There are many brands on Twitter that exist to uphold an image of the company they represent. As consumers, we can communicate with these accounts, voicing praise or displeasure (usually the latter). Using a simple sentiment classifier1, I scored feelings towards major brands from 0 (horrible) to 100 (excellent) once a day for five days.
The above for example, shows scores for Netflix, Hulu, and Redbox. Netflix had the lowest scores, whereas Redbox had the highest. I suspect Netflix started low with people still upset over the price hike, but it got better the next couple of days. Then on Saturday, there was a score drop, which I’m guessing was from their downtime for most of Saturday. Hulu and Redbox, on the other hand, held more steady scores.
As for auto brands, Toyota clearly had the lowest scores. However, Lexus, which is actually a luxury vehicle division of Toyota had the highest scores in the high 90s to 100.
How about the major mobile phone companies, AT&T, Verizon, and Sprint? Verizon scored better initially, but had lower scores during the weekend. Not sure what was going on with Sprint.
Between Twitter and Facebook, there was obviously some bias, but Twitter faired slightly better. Twitter scored lower than I expected, but it probably has to do with bug reports directed towards @twitter.
Is Domino’s Pizza good now? Papa John’s stayed fairly steady while Pizza Hut scores were sub-par.
Finally, as a sanity check, I compared airlines like Breen did in his tutorial. Results were similar with JetBlue and Southwest clearly in the positive and the others picking up the rear.
Any of these scores seem surprising to you?
- Jeffrey Breen provides an easy-to-follow tutorial on Twitter sentiment in R. The scoring system is pretty basic. All you do is load tweets with a given search phrase, and then find all the “good” words and “bad” words. Good words give +1, and bad words give -1. Then a tweet is classified good or bad based on the total. Then to get a final score, only tweets with total of +2 or more or -2 or less are counted. The final score is computed by dividing number of negative tweets divided by total number of “extreme” tweets. Obviously this won’t pick up on sarcasm, but the scoring seems to still do a decent job. I wouldn’t make any important business decisions based on these results though.
Great presentation of your results.
I also used Jeffrey’s technique to analyse political sentiment of the carbon tax that is being implemented here in Australia.

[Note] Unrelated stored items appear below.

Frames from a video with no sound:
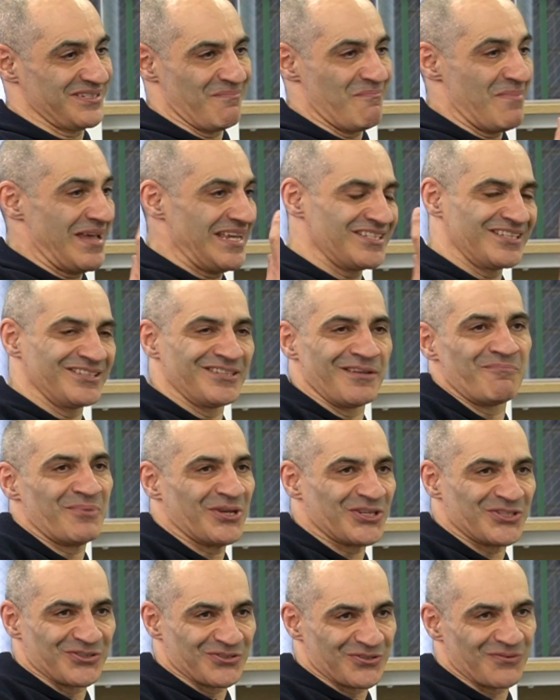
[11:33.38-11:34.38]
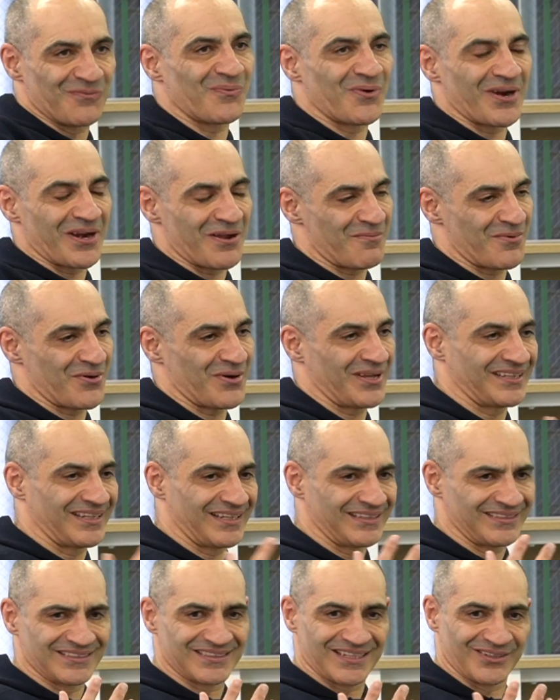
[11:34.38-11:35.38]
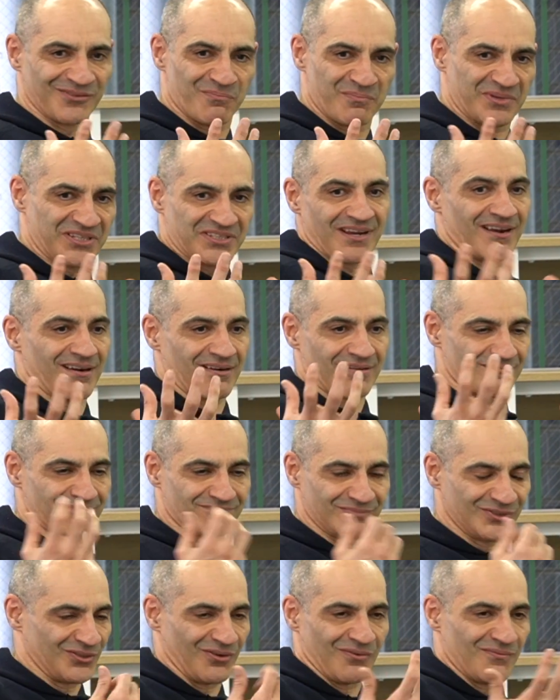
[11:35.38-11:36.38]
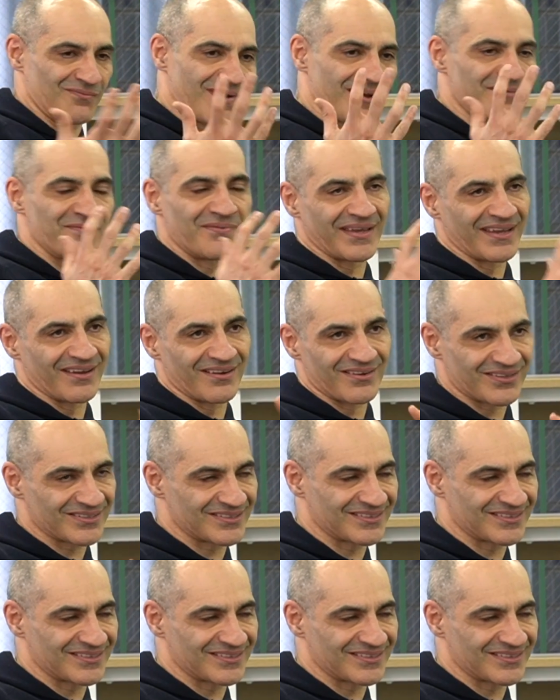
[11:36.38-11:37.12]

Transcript: amazing depictions of whatever, and then this kind of bizarre, 5 fingers.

You can see it at: http://blog.thmcmahon.com/2011/data-analysis-of-twitter-reaction-to-the-carbon-tax/
Love the clean presentation but hard to get accurate takeaways from the data. Sentiment analysis is going to be a tough nut to crack for the next little while!
David, if you’d like a deeper look, check out a conference I’ve organized, the Sentiment Analysis Symposium, http://sentimentsymposium.com .
Seth
I agree with David here. I think such kind of data should be analyzed when they are taken from much longer period of time.
Hi Nathan:
Thanks for the shout out! This is a beautiful presentation of the data — but I guess that’s a given :)

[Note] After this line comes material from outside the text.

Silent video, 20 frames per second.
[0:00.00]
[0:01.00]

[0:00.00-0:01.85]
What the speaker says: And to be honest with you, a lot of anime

Agree with David and Helen, but in addition to longer-term monitoring, shorter time scales can be interesting too. When I was collecting tweets for the original tutorial, I finished just before United’s reservation system went down for 4 or 5 hours.
It would also be interesting to see if certain stories which get picked up in the press cause negative “echoes” (or waves?) in sentiment. I’m thinking of the recent firestorm when Delta charged returning soldiers thousands of dollars in baggage fees. Even after Delta made it right, there was still a lot of activity online about it for days.
Anyway — love the site and enjoying the book!
Thanks,
Jeffrey
How about some error bars on those plots? It’s hard to judge changes without some calibration for uncertainty.
Hadley, given that we’re reading from Twitter — no scientific sample here — I’d guess accurate error bars would need to stretch from 0 to 100.
Seth
If that was the case, then there’d be no point looking at the data.
Given that this seems to be based on a ‘census’ rather than a sample of tweets mentioning these brands in a certain time period there is no sampling error to construct error bars for here.
This is cool, but not sure what to make of it. I feel like there is too much variability and one can really only take away: “Which brand is better?” and “Is there a difference among brands?”
We can create stories about why Netflix has poorer sentiment on that Saturday (lots of people watching and having trouble, or is that the day fees went up?), but it is not very defensible.
Still, a lot can be done with this if more data is taken into account, and perhaps news about each company (like Google does with Trends).
May I ask how you made your graphs? I want to be like you!!